Eternal Return

“Have you ever said Yes to a single joy? O my friends, then you said Yes to to all woe. All things are entangled, ensnared, enamored; if ever you wanted one thing twice, if ever you said “You please me, happiness! Abide, moment!” then you wanted all back. All anew, all eternally, all entangled, ensnared, enamored — oh then, you loved the world. Eternal ones, love it eternally and evermore; and to woe too, you say: go but return! For all joy wants — eternity.”

Nietzsche in Zarathustra

It’s been 3 years since I started taking photographs as a conscious reaching for something like “art”. For most of that time I have been working in the frame provided by the term “street photography”.

Street Photography is a genre or subspecies of photography that, depending on who you listen to, either does or doesn’t have strict “rules” that determine whether or not a particular image falls under the rubric “street”.

The most commonly shared “rule” is that there must be a human subject somewhere in the photograph.
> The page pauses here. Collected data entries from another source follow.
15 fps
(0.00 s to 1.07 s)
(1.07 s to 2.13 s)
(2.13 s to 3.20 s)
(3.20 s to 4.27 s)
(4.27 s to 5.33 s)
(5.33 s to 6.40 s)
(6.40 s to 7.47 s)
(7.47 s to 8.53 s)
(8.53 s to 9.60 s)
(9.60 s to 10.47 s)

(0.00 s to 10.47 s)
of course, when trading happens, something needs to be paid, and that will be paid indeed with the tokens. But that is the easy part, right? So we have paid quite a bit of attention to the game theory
Otherwise, your photo, like the one above, must be relegated to some other genre.

For that reason, I stood in that place between light rail transit stations waiting for a pedestrian to turn the corner and walk in such a way that I could catch their silhouette against the dollop of light at the end of the garage there.

But no one came.

So I fired off a couple of shots and carried on in my return to one of the newer train stations sprung up around Bangkok to shoot again what I’d shot the first time I came here a couple of weeks ago just to take my first ride on a monorail and to see a photography exhibit at a gallery in the outer reaches of the city.
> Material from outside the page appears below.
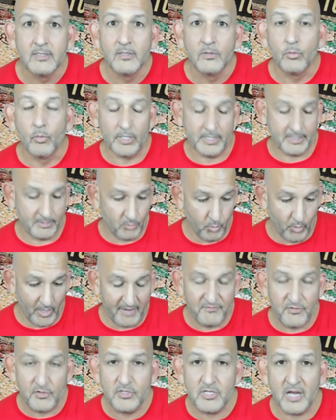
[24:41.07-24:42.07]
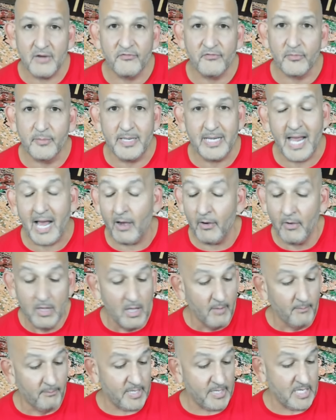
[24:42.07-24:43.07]
What what have you done for me now?
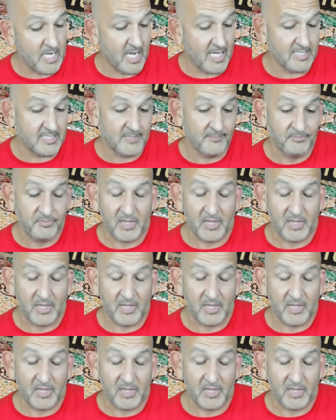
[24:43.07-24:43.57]
Because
The problem for me is that, while I am interested in recording images of people that either illustrate their relation to the urban context or catch them in some gestural moment that strikes me as graceful or dynamic, the whole urban environment is what I am drawn to. Waiting around for “people” to enter the frame when something has caught my eye seems like such a waste to me. When I see I-beams and pipes and concrete pillars, I see people.
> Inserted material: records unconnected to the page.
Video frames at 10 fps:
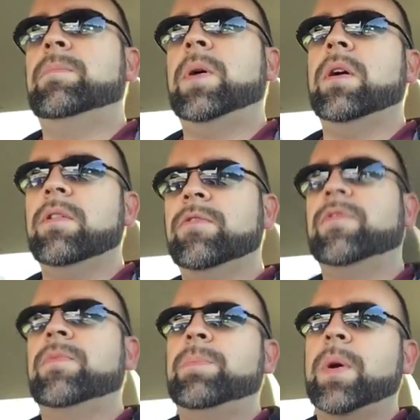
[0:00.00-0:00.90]
Part
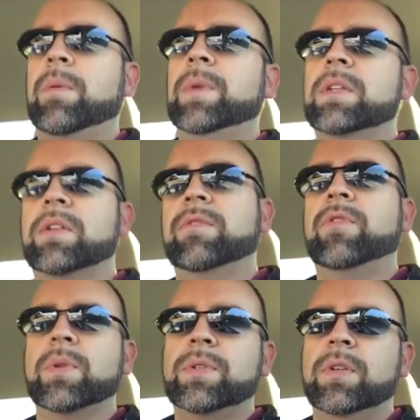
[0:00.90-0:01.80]
of me is looking
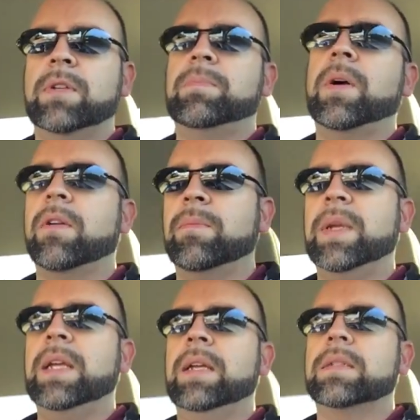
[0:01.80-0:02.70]
forward to it. Part of
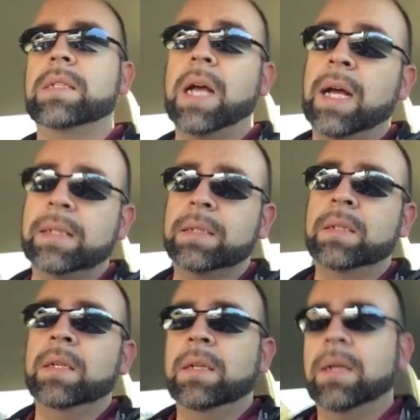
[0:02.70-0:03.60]
me is not.
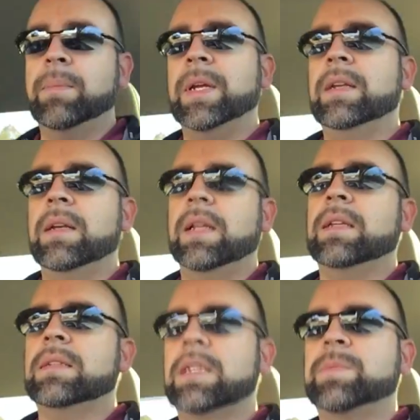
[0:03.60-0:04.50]

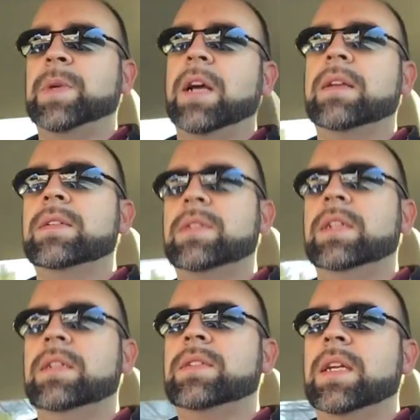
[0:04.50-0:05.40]
Let's be honest.
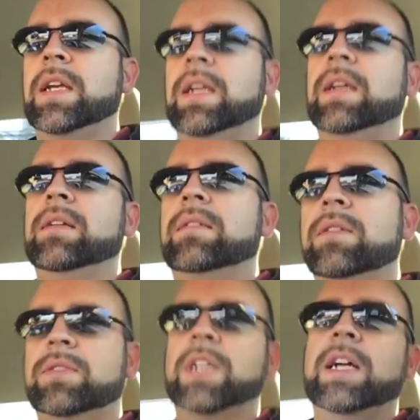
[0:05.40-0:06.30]
It is a
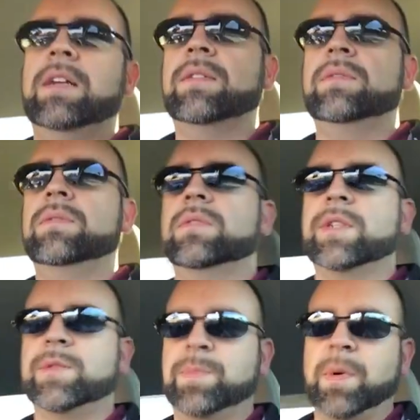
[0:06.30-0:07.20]
little child
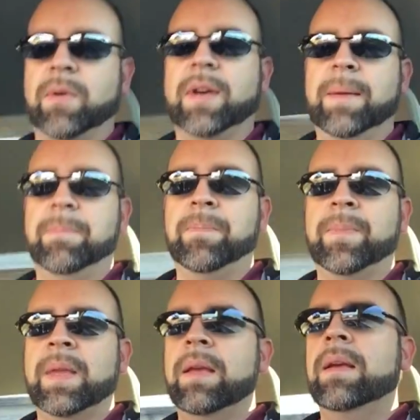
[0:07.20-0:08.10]
Christmas program.
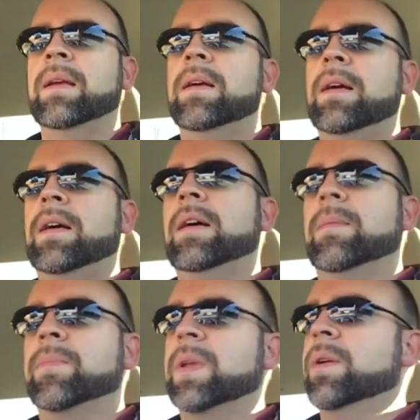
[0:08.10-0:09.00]

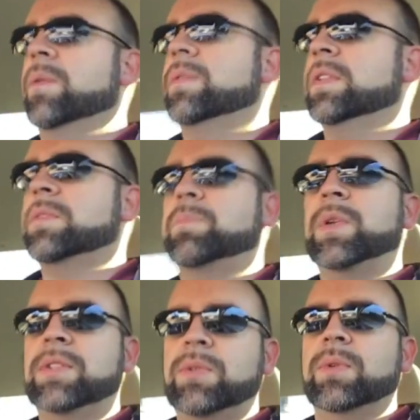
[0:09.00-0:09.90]
The
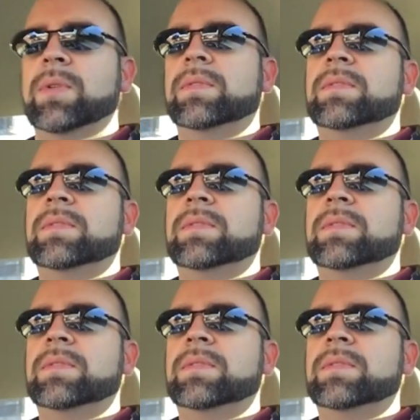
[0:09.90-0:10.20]
preschool.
I suppose you could say that nothing that humans have created or despoiled is alien to me.

I have digital sticky notes on my desktop to remind me that my indifference to the presence of actual living breathing human subjects in a photograph is not something I suffer from all alone:

Wim Wenders:

‘A street, or a house front, or a mountain, or a bridge, or a river, or whatever, is not just “background”. Each also has a history, a “personality”, an identity that deserves to be taken seriously.’

Harry Gruyaert:

“In Europe and especially France, there’s a humanistic tradition of people like Cartier-Bresson where the most important thing is the people, not so much the environment. I admired it, but I was never linked to it. I was much more interested in all the elements: the decor and the lighting and all the cars: the details were as important as humans. That’s a different attitude altogether.”

Saul Leiter:

I never thought of the urban environment as isolating. I leave these speculations to others. It’s quite possible that my work represents a search for beauty in the most prosaic and ordinary places. One doesn’t have to be in some faraway dreamland in order to find beauty. I realize that the search for beauty is not highly popular these days. Agony, misery and wretchedness, now these are worth perusing.

After all this time, I don’t think I can say I’ve become a “good” photographer. But more and more I can say that I’m starting to know what I like, what I want to do with a camera.

And I know that it is easier to use words to say what I don’t like: obsessing over gear and pixels and dynamic range and “nailing the focus”. For all of that I refer myself to Villiers de l’Isle-Adam’s infamous “As for living, our servants will do that for us” just substituting “art” for “living” and “tech” for “servants”.